Umfang des Überweisungsauftrags als Maßstab für die ärztliche Behandlungspflicht

von Lieb Rechtsanwälte

1. Bei einer Überweisung eines Patienten zu einer Befunderhebung richtet sich der Umfang der geschuldeten ärztlichen Leistungen nach dem in der Überweisung genannten Auftrag.

2. Erfolgt eine Überweisung zur eigenverantwortlichen Abklärung einer Verdachtsdiagnose, so entsteht mit der Übernahme dieses Auftrags eine Verpflichtung zur Erhebung aller notwendigen Befunde, um den Verdacht entweder zu bestätigen oder auszuschließen. Der Überweisungsauftrag umfasst dann auch die vollständige Auswertung der erhobenen Befunde.

3. Wird hingegen die Überweisung zur Ausführung einer konkret benannten Diagnosemaßnahme vorgenommen, so beschränkt sich die geschuldete und erlaubte ärztliche Leistung auf diese Maßnahme. Es bleibt Sache des überweisenden Arztes, die Ergebnisse der Befunderhebung zu interpretieren und hieraus z. B. therapeutische Schlussfolgerungen abzuleiten.
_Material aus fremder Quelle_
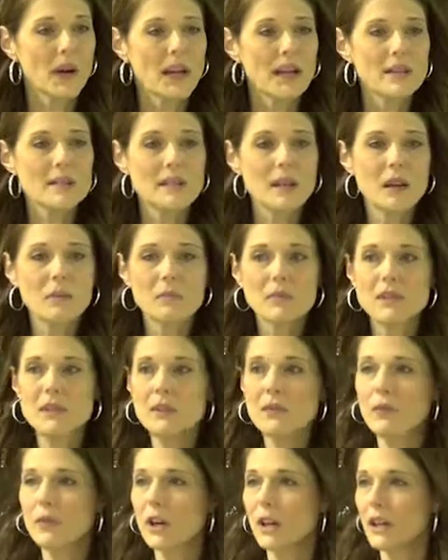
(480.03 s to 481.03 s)
raise up
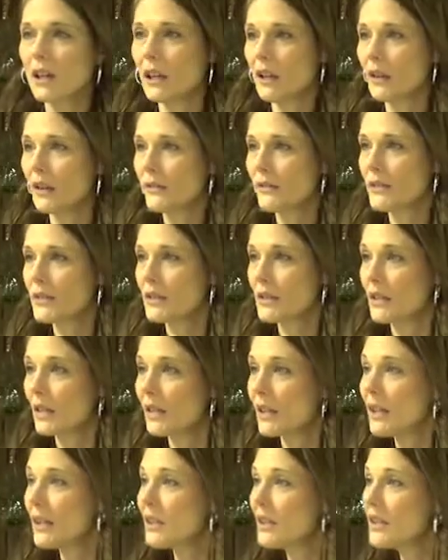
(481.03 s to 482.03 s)
different gifts
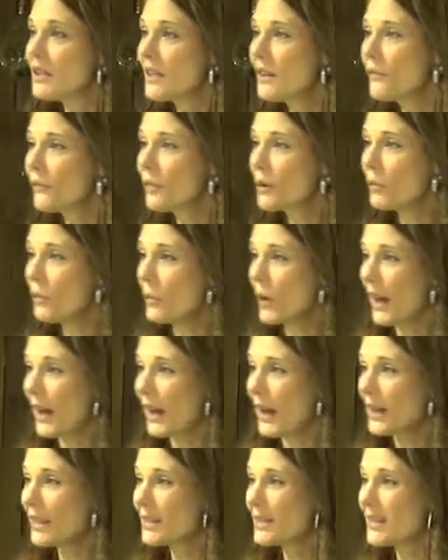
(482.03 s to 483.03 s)
in different
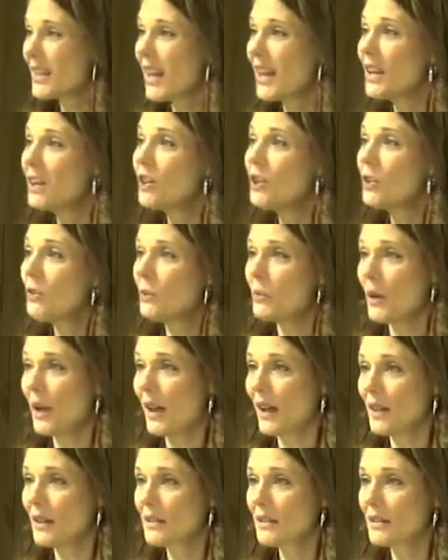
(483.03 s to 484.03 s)
ways and new
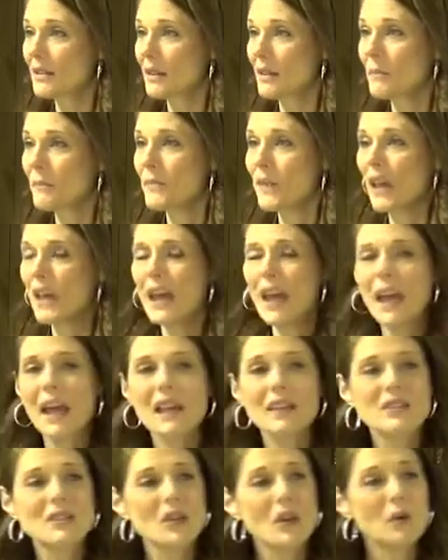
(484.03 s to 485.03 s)
ways.
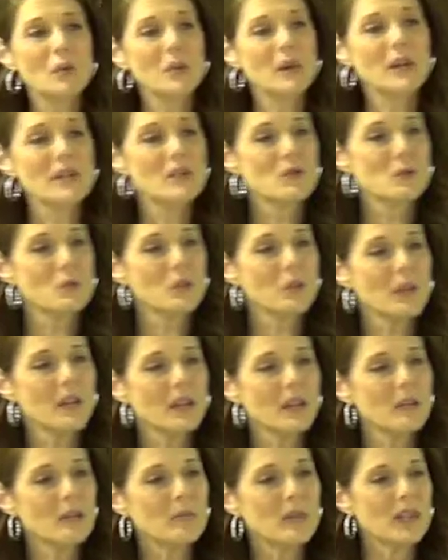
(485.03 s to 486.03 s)
And so what is
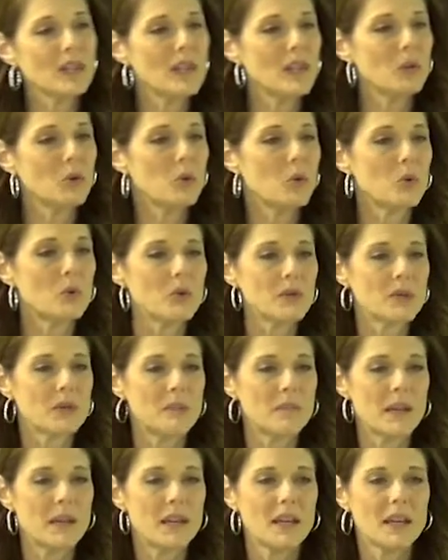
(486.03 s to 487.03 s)
really, really cool to
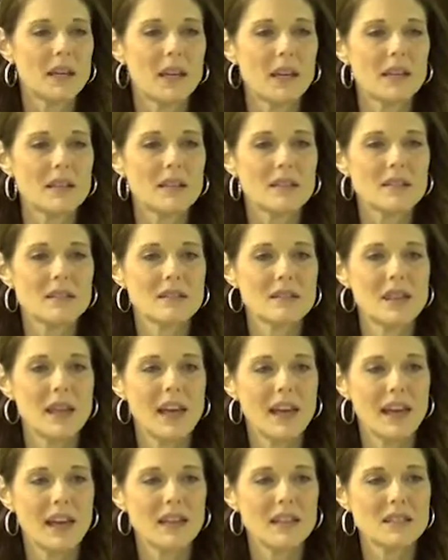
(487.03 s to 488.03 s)
me is
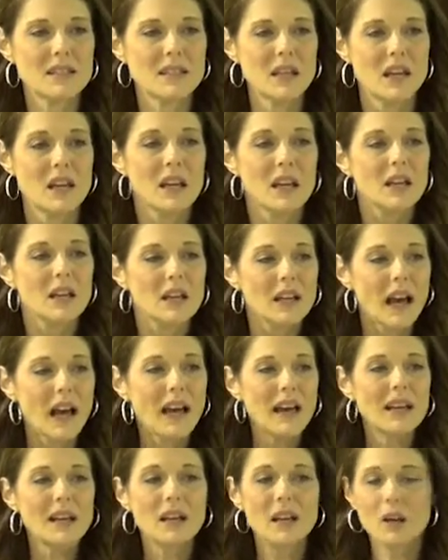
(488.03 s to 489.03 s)
that
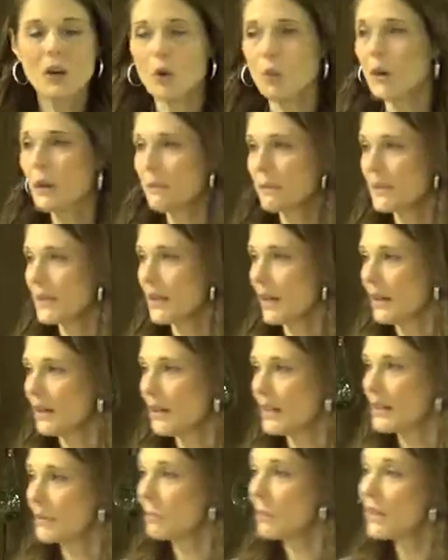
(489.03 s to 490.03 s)
God equips
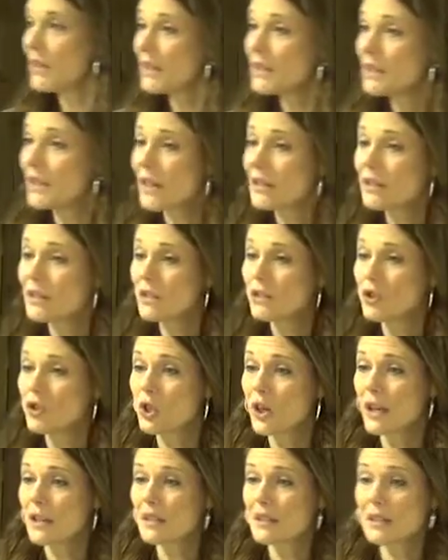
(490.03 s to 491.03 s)
us, but He doesn't
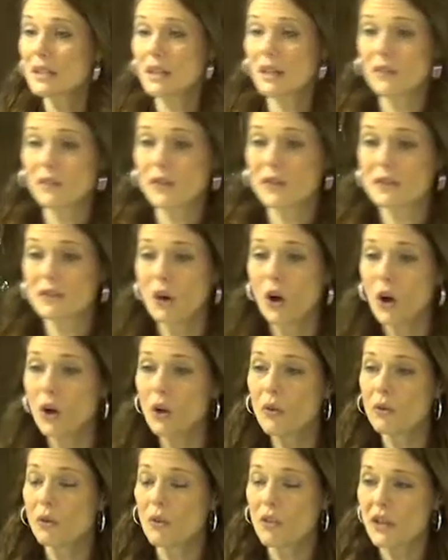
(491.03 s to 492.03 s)
just give us
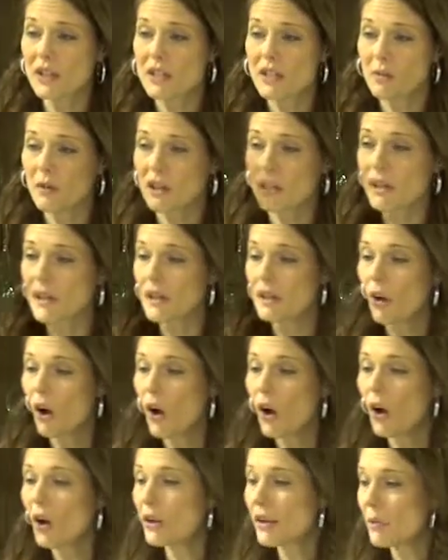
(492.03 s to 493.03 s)
all the things that we need
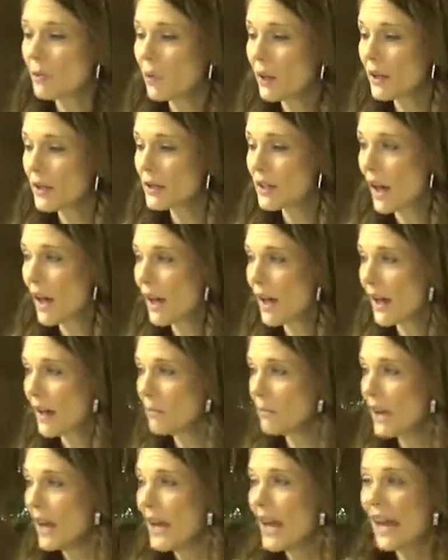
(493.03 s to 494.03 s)
all at one
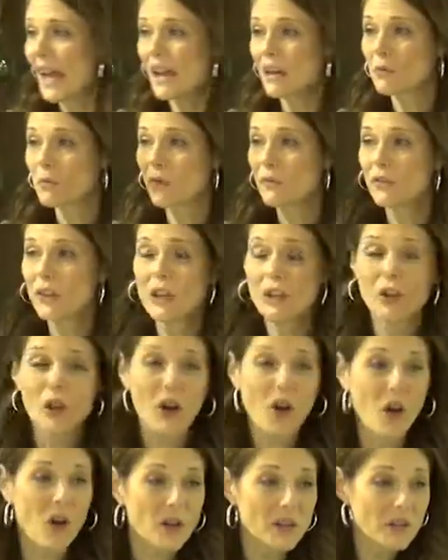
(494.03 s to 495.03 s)
time and reveal
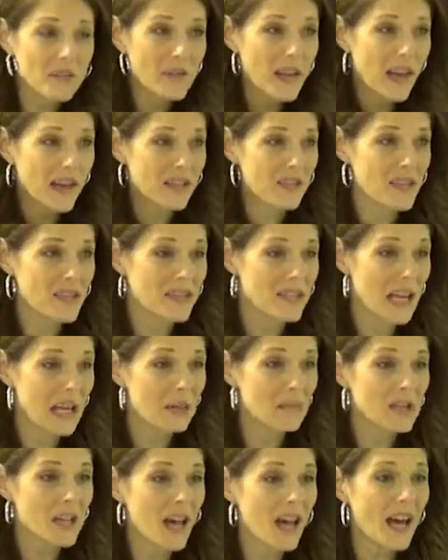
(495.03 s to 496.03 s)
all of that at the
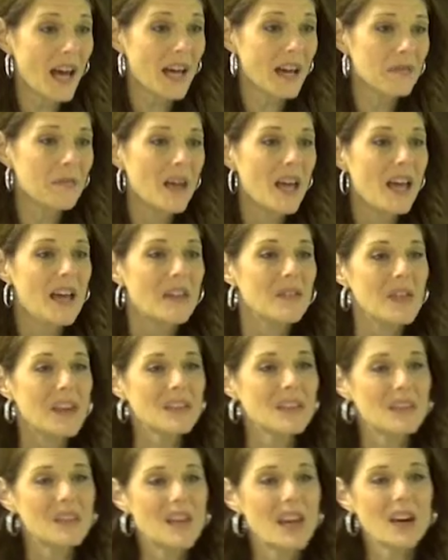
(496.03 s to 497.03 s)
same time,
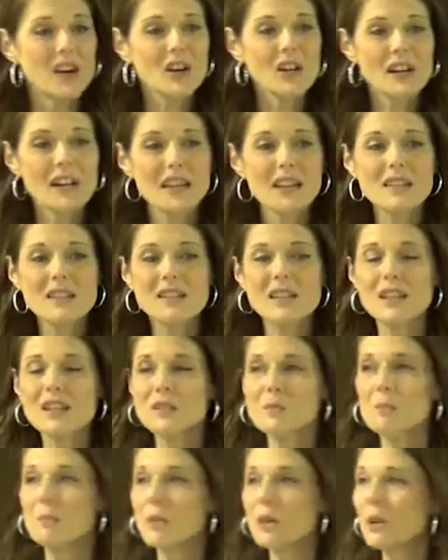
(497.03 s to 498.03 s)
that there is
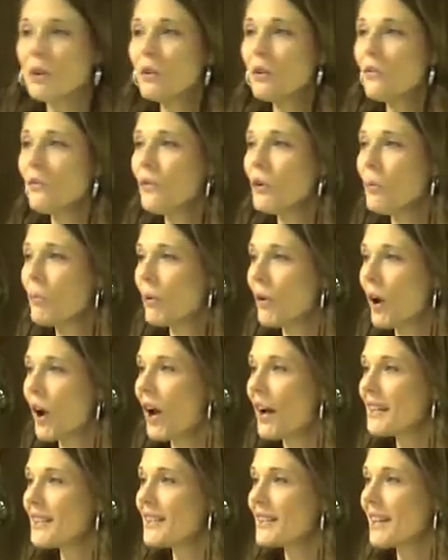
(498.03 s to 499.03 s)
this beautiful
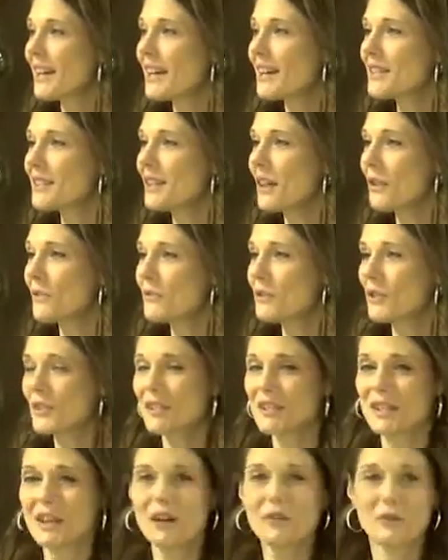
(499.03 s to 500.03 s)
process of
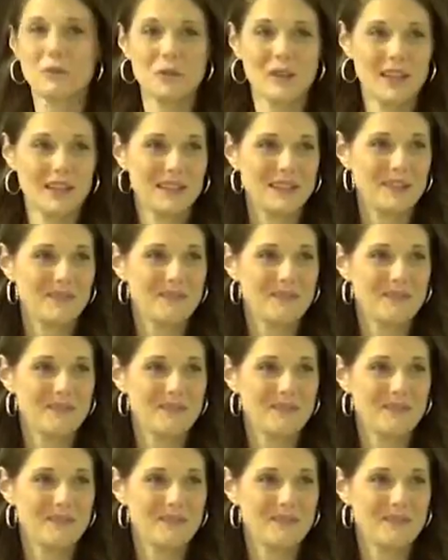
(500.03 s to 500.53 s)
discovering.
OLG Naumburg, Urteil vom 18.01.2008 – 1 U 77/07

Aus den Gründen:

Bei einer Überweisung eines Patienten zu einer Befunderhebung richtet sich der Umfang der geschuldeten ärztlichen Leistungen nach dem in der Überweisung genannten Auftrag. Der Überweisungsempfänger ist an den Inhalt der Überweisung gebunden. Er darf ohne Einwilligung des überweisenden Arztes eigenmächtig gar keine weitergehenden Untersuchungen durchführen, weil er damit in die Behandlung des vom Patienten gewählten Arztes eingreifen würde (vgl. BGH, Urteil vom 05.10.1993 in NJW 1994, 797; es folgen weitere Rechtsprechungshinweise). Deshalb ist zu unterscheiden: Erfolgt eine Überweisung zur eigenverantwortlichen Abklärung einer Verdachtsdiagnose, so entsteht mit der Übernahme dieses Auftrags eine Verpflichtung zur Erhebung aller notwendigen Befunde, um den Verdacht entweder zu bestätigen oder auszuschließen. Der Überweisungsauftrag umfasst dann auch die vollständige Auswertung der erhobenen Befunde. Wird hingegen die Überweisung zur Ausführung einer konkret benannten Diagnosemaßnahme vorgenommen, so beschränkt sich die geschuldete und erlaubte ärztliche Leistung auf diese Maßnahme. Es bleibt Sache des überweisenden Arztes, die Ergebnisse der Befunderhebung zu interpretieren und hieraus z. B. therapeutische Schlussfolgerungen abzuleiten.

Praxishinweis:

Liegt ein beschränkter Auftrag vor, ist der Arzt im Rahmen des übernommenen Überweisungsauftrages gleichwohl verpflichtet, in eigener Verantwortung zu prüfen, ob die von ihm erbetene Leistung nicht etwa kontraindiziert ist. Anhaltspunkt hierfür kann ein gegenüber dem Zeitpunkt der Anordnung veränderter Zustand sein.